Quantum #4 - Deutsch-Jozsa (part 1)

This is the fourth post of a series of posts about Quantum Computing with Qiskit. The area is very new and the SDK is changing constantly, but hopefully, the series can help you learn a bit about quantum and help me reinforce a couple concepts.

The goal of this post is to discuss the Deutsch-Jozsa algorithm, which was one of the very first quantum algorithms. Even though it solves a very artificial problem, its main purpose is to answer: is there an advantage in using quantum computers? The answer is yes.

Deutsch problem

Before diving into the Deutsch-Jozsa algorithm, let’s discuss the Deutsch problem which is a special case solved by the algorithm. It is a problem that can be summarized as:

Imagine that you have a black box that implements a function \(f : \{0, 1 \} \rightarrow \{0, 1\}\). You can make a query to the black box with a value \(v\), and the black box will return \(f(v)\). How many queries are needed to decide if the function is constant or balanced? A balanced function is when the number of values that have \(f(v) = 0\) is equal to the number of values that have \(f(v) = 1\).

There are four possible \(f\) functions, all listed below:

Function Values Classification
\(f_{0}\) \(f(0) = 0\) and \(f(1) = 0\) Constant
\(f_{1}\) \(f(0) = 0\) and \(f(1) = 1\) Balanced
\(f_{2}\) \(f(0) = 1\) and \(f(1) = 0\) Balanced
\(f_{3}\) \(f(0) = 1\) and \(f(1) = 1\) Constant

It turns out that to classify the function implemented by the black box, we need to use two queries. When we do one query, we go from four possible functions to two functions, one which will be balanced and the other constant. Thus, we need an additional query to decide which one it is, totaling two queries.

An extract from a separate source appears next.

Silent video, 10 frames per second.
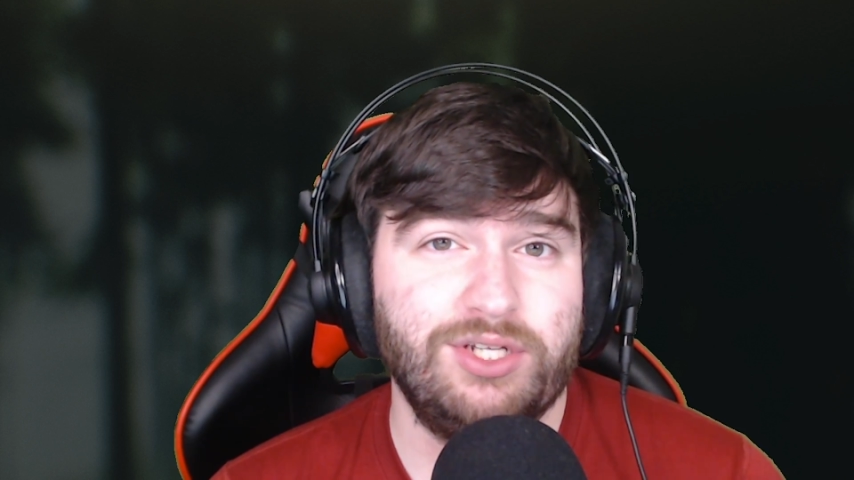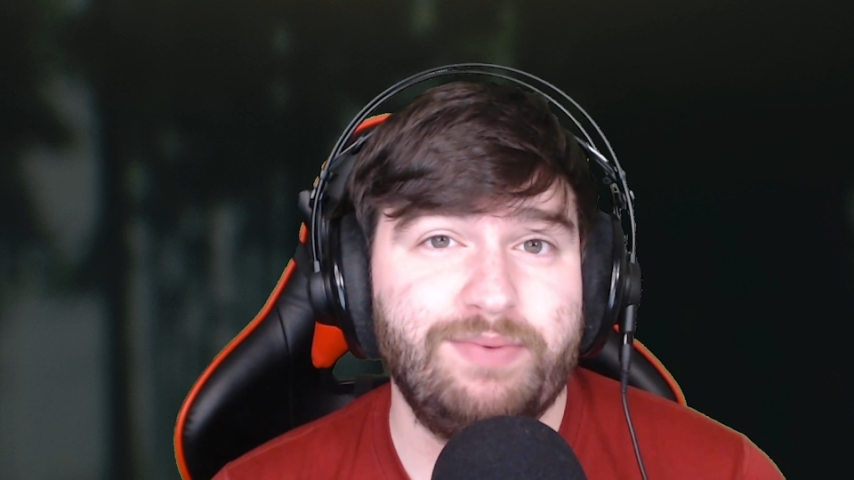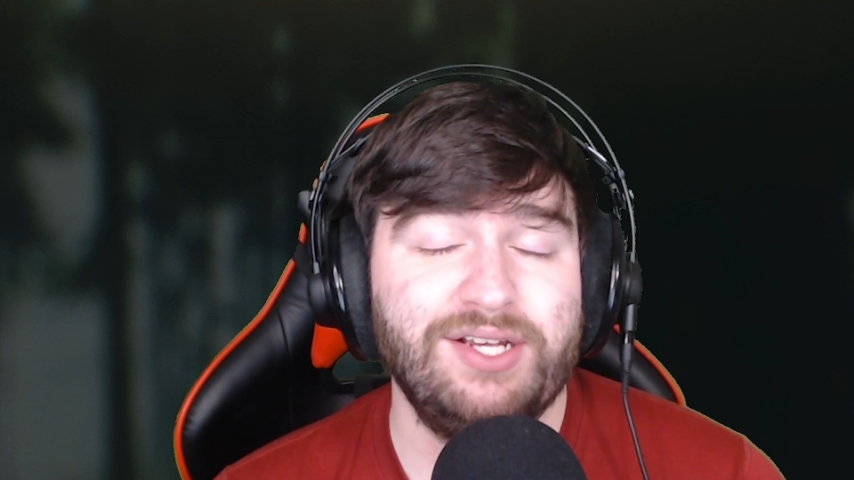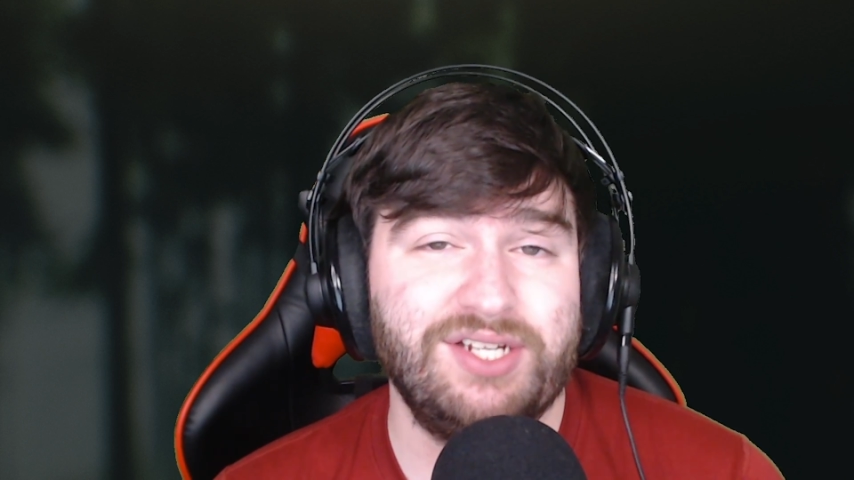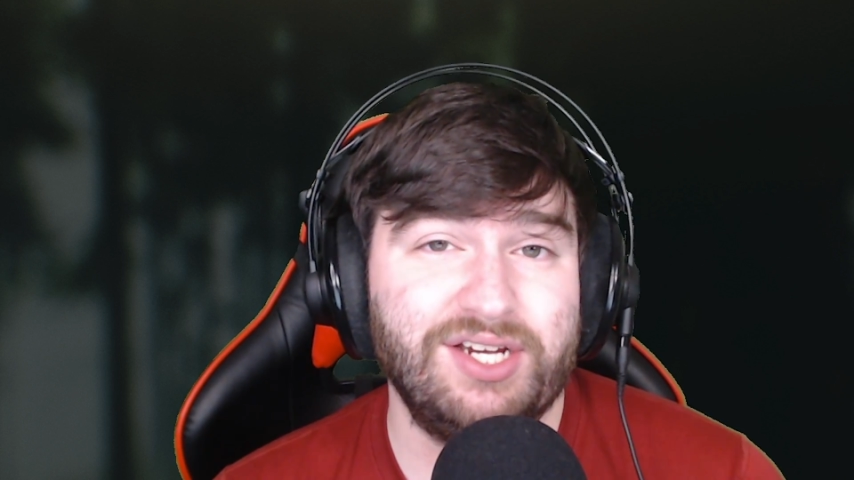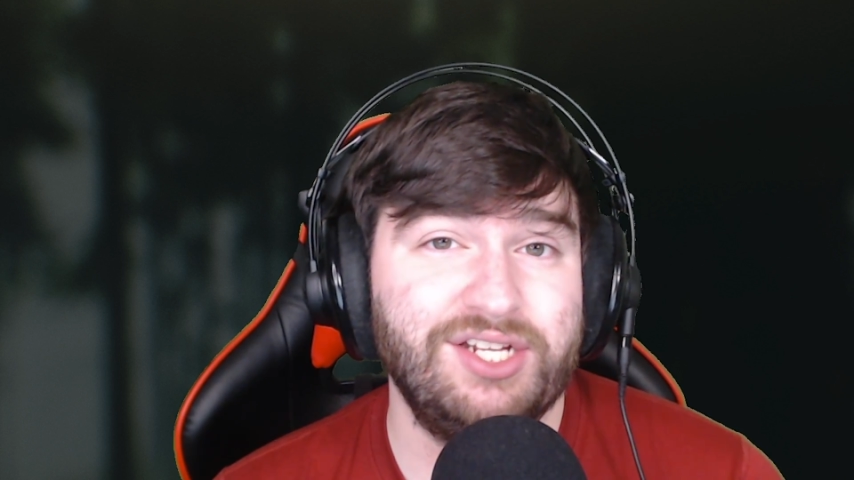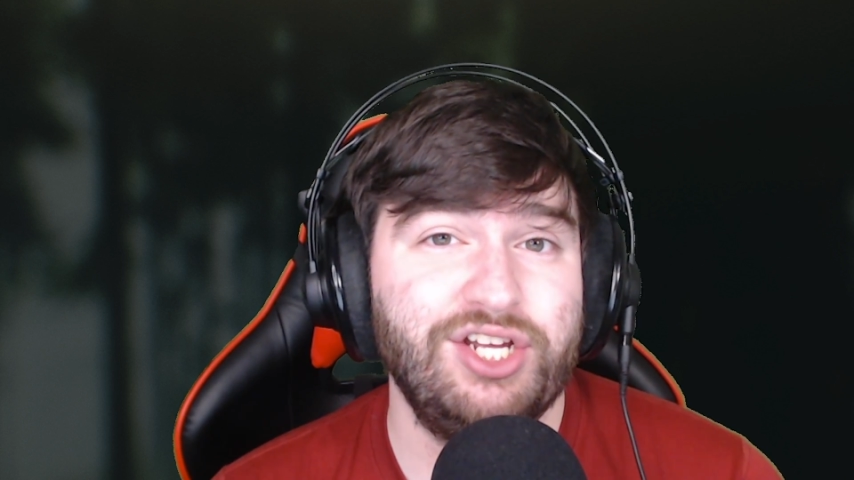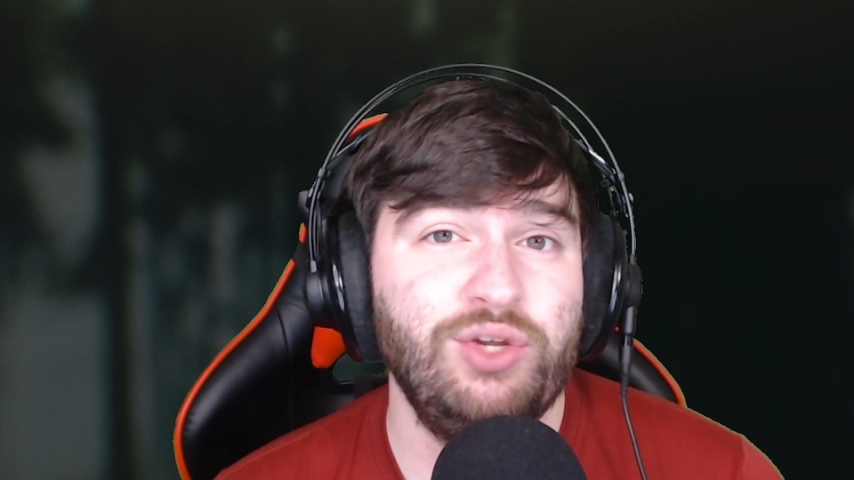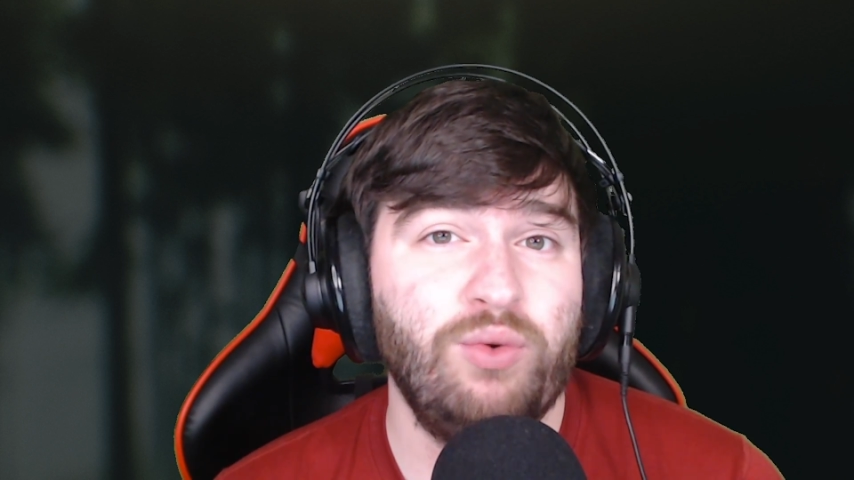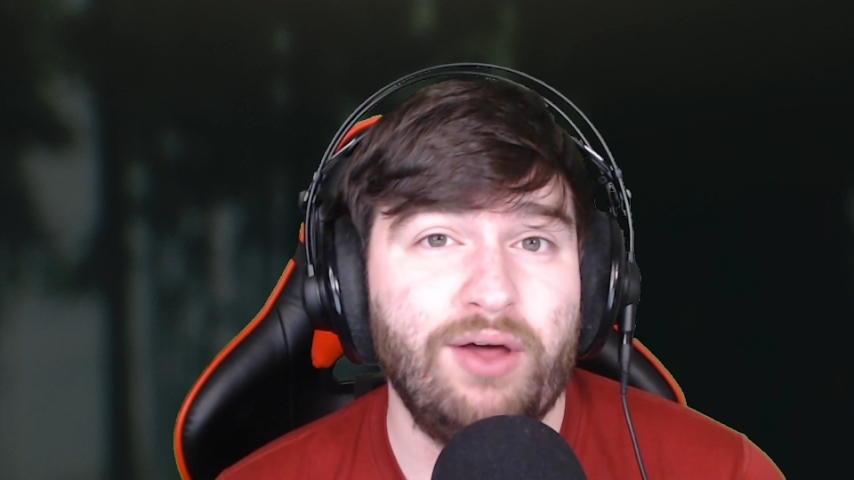space to
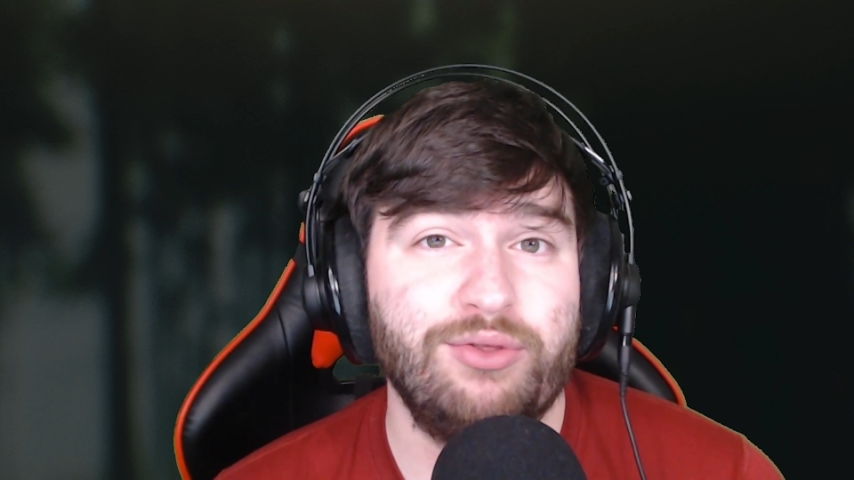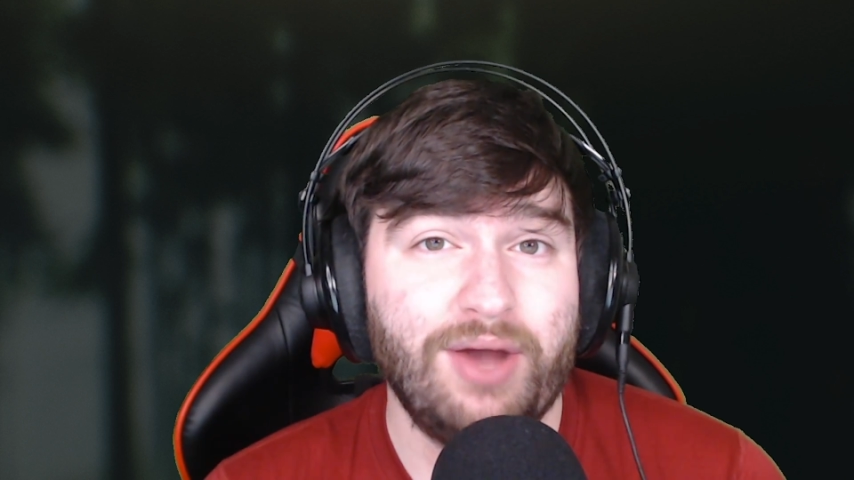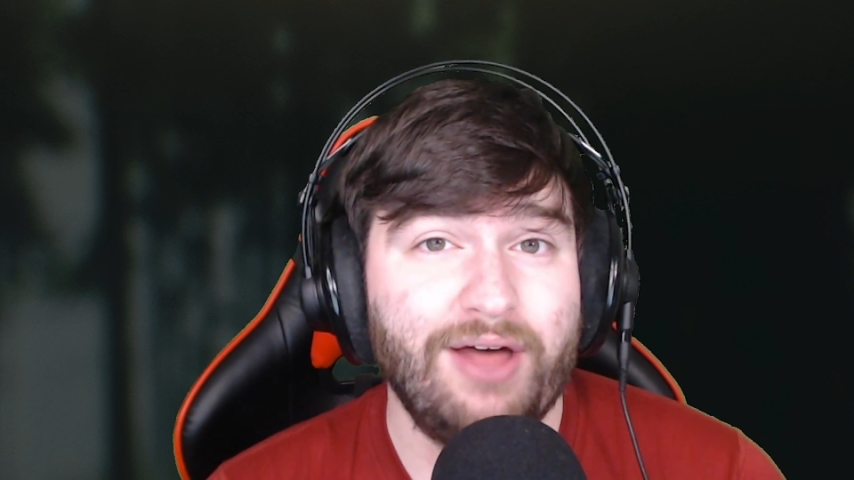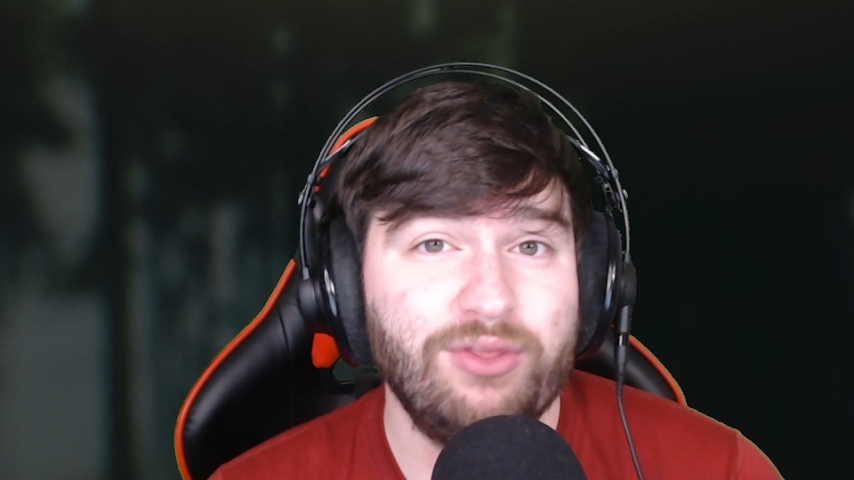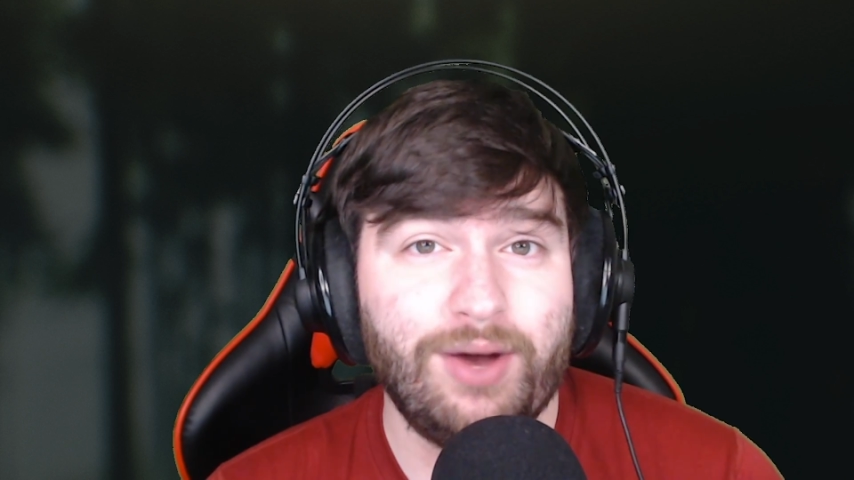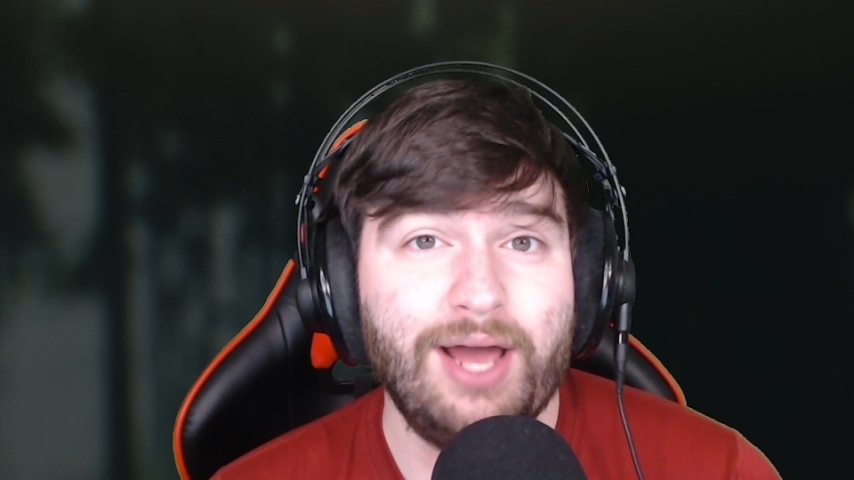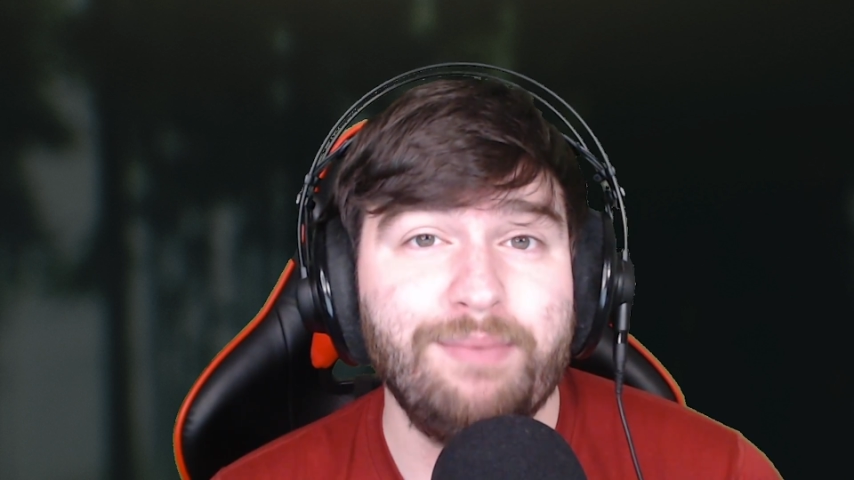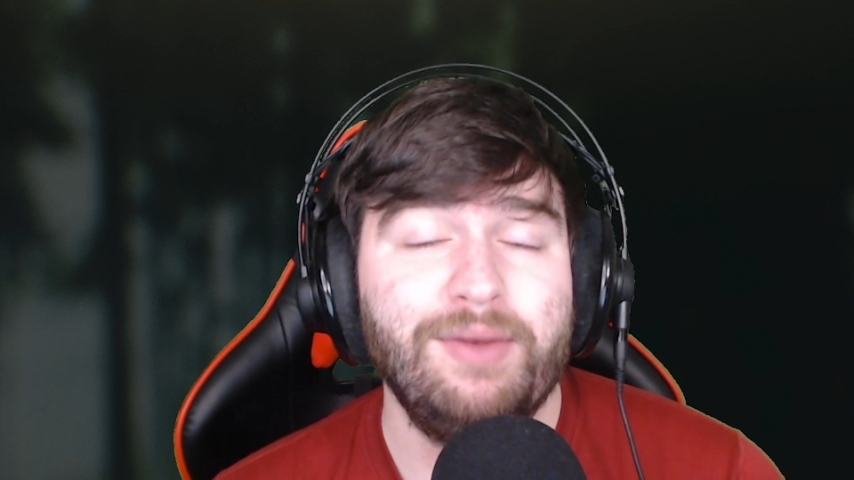continue on throughout the wipe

From a perspective using classical computers, that is the best we can do. A question that arises is: can quantum computers do better? It can be shown yes, they can.

Quantum black box

Before we continue, it is important to discuss what a quantum black box is. It acts similarly to the classical black box we had before: it takes qubits and spits the result. Because the black box implements a function that might not have a unitary matrix and quantum circuits are composed only of unitary matrices, we need to use a working qubit to store the result of the black box.

Thus, we define the black box as a transformation \(|v\rangle|0\rangle \rightarrow |v\rangle|f(v)\rangle\), or even more detailed \(|v\rangle|w\rangle \rightarrow |v\rangle|w \oplus f(v)\rangle\) to handle the case with 1 (\(\oplus\) is the XOR operator).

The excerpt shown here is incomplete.